Mind your manners, mama

Mind your manners, mama

As the car in front of me veered erratically between the two-lane stretch, I kept a careful distance behind. Then, just as I thought it was safe to pull ahead, the driver cut abruptly into my lane, forcing me to jam on the brakes.

"Stupid jerk," I hollered as I blared the horn in outrage. I was mere inches away from kissing his bumper.

As the car swerved back into its lane, I drew parallel with it for a better look at the offending driver. He was clutching a phone in one hand, oblivious to the near-miss.

I was livid.

Inconsiderate road users always drive me nuts because their selfishness puts my life at risk too.

"What a stupid jerk! Did you see that?" I asked my son, who was seated next to me. "He's talking on the phone while driving!"

My son did not respond and I figured he was rattled by the close shave. A few minutes ticked by before he said: "I don't think it was nice of you to call him a stupid jerk."

I was incredulous.

"He was driving so dangerously! He nearly..." I broke off mid- sentence as the irony struck me.

It was as if we had traded places. I was acting the same way my son usually does when I tick him off for unbecoming behaviour - defensive and truculent.

I laughed.

"You are right," I conceded. "That guy was in the wrong, but that doesn't mean I was right to call him names. I lost my cool there."

I could have said far worse things about him, but decided there was no lesson to be mined from that extra detail. Better quit while I was ahead.

My son wasn't about to let me off so easily, though. A few days later, as I was driving him home from school, my eight-year-old announced solemnly: "I told my friends you called someone a stupid jerk."

"You what?" I began to splutter with laughter. "Why? What did they say?"

He smiled, looked out of the window and said nothing. That was that. I was left to stew in shame, the mean mum who dared use the "s" word.

The vulgar synonym for crap is bad enough, but the label that condemns someone's intelligence is just cruel, almost unforgivable.

I was the one who taught him that.
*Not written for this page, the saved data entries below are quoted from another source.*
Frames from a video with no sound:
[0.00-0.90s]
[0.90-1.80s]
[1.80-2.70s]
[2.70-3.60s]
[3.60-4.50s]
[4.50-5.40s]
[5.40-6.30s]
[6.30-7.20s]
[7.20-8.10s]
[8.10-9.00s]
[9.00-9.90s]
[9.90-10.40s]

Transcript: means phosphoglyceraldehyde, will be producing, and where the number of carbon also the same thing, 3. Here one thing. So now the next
Yet, I was also the one who gave him a live demonstration on how to amp up its abusive power by pairing it with another insult.

You know that parenting adage about how kids do as we do and not as we say? Well, it turns out they say as we say too.
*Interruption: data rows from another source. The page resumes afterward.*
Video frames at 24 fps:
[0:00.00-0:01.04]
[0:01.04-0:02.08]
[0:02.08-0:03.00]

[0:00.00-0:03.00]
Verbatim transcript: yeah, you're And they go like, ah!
Case in point: I've been trying in vain to get my son to stop saying "wah lau" simply because I, too, can't quit using the crude Hokkien exclamation that can convey anything from disbelief to disgust. It's just too versatile an expression to banish from my vocabulary.
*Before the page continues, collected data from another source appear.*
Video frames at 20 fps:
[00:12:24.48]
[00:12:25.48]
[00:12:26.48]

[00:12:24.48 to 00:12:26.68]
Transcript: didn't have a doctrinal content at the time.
Mostly, though, I think I walk the talk quite well. I don't swear. Okay, maybe once in a while. But it's "s***" at worst and never the F word, and it's usually out of panic rather than malice. I'd go as far as to say I'm pleasant and polite. Most of the time.

Perhaps that is why when I slip up, my kids pounce on me quickly.

"I thought you were a nice person," my son said after the "stupid jerk" episode. I read in his offhand remark a stinging reproach.

Just as I don't let them get away with bad manners or behaviour, they don't tolerate lapses in mine either. And that forces me to up my game, to strive to be a better person for their sake.

Once, when a pedestrian stepped off the kerb to cross the road despite my car being within touching distance, I swerved into the next lane to avoid her, drawing the ire of the driver to my right. "Crazy woman," I exploded at the jaywalker as we drove on. "She could have gotten us killed."

My son's reaction was yet another guilt-provoking one-liner: "I thought you said it's rude to call people crazy?"

"It is," I agreed, and spent the rest of the journey wondering what would have been a more polite way to express my shock and anger.

As embarrassing as it is to be called out by my kids for not practising what I preach, I feel a tinge of pride too. I'm glad they think instances of inappropriate language and overreaction warrant at least an apology.

I'm glad they know what constitutes good manners, even if they may not always display them.

Above all, I'm glad that most of what we teach them seems to be sticking, even if we ourselves are not always the best role models.

The lessons kids can draw from those times when parents mess up are perhaps just as vital, if not more so, than when we tell them to be good and to do good.

As the saying goes, kids follow our example, not our advice.

Learning to deal with anger appropriately and making amends when you don't would surely come in handy as a life skill.

I'm certain my next outburst is just around the corner. I just hope what I say then would be a suitable expression of irritation, and not some rude name-calling that would scandalise a bunch of eight-year- olds.